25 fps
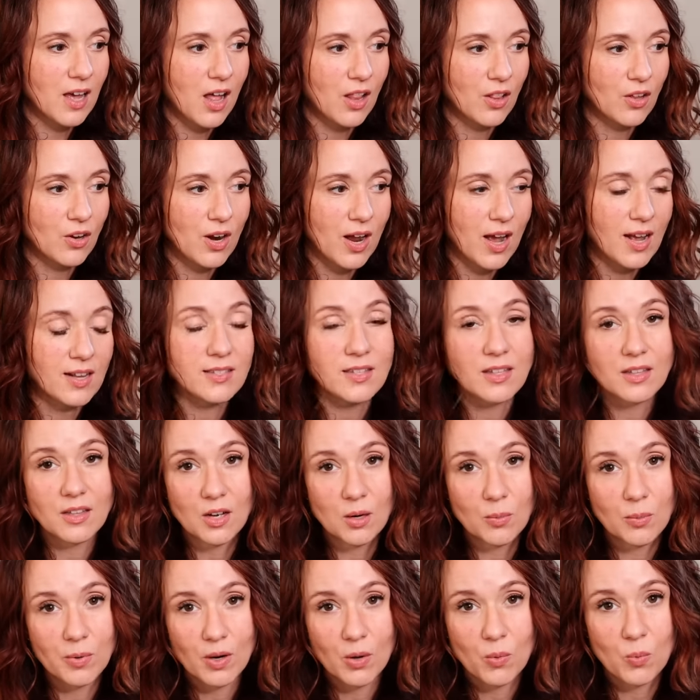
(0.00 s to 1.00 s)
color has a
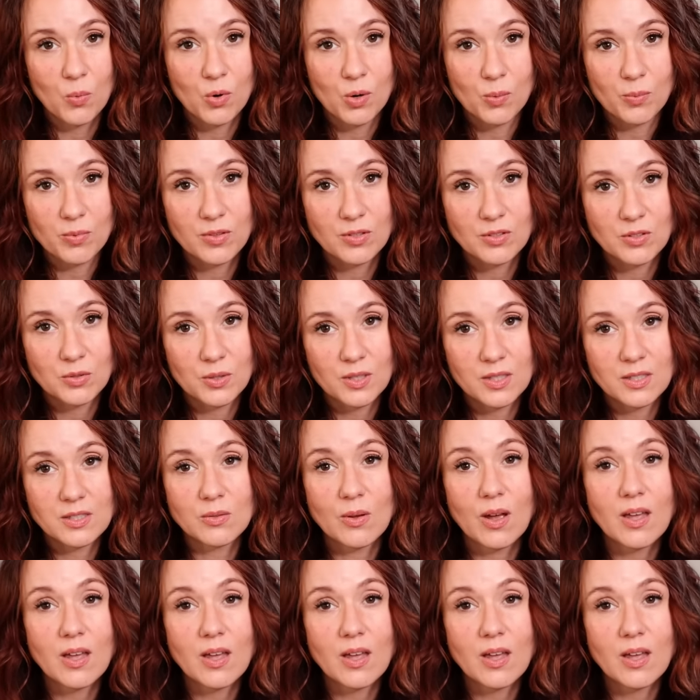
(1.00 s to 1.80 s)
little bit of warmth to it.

* * *

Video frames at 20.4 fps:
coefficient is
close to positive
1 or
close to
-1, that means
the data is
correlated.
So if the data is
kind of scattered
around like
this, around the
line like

==

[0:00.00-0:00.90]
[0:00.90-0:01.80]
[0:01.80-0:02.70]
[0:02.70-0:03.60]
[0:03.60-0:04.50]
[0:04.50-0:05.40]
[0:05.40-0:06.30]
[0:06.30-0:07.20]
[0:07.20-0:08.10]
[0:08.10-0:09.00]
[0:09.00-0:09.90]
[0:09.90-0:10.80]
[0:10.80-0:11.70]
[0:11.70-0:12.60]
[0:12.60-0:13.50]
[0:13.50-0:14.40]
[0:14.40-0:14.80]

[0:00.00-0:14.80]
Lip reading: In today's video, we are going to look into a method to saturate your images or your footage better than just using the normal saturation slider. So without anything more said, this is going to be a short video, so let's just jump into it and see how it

**Exercise directions:** Once the line with "[0:11.70-0:12.60]" is found in the records above, print exactly that line and every line after it through the line with "Lip reading: In".

**Response:**
[0:11.70-0:12.60]
[0:12.60-0:13.50]
[0:13.50-0:14.40]
[0:14.40-0:14.80]

[0:00.00-0:14.80]
Lip reading: In today's video, we are going to look into a method to saturate your images or your footage better than just using the normal saturation slider. So without anything more said, this is going to be a short video, so let's just jump into it and see how it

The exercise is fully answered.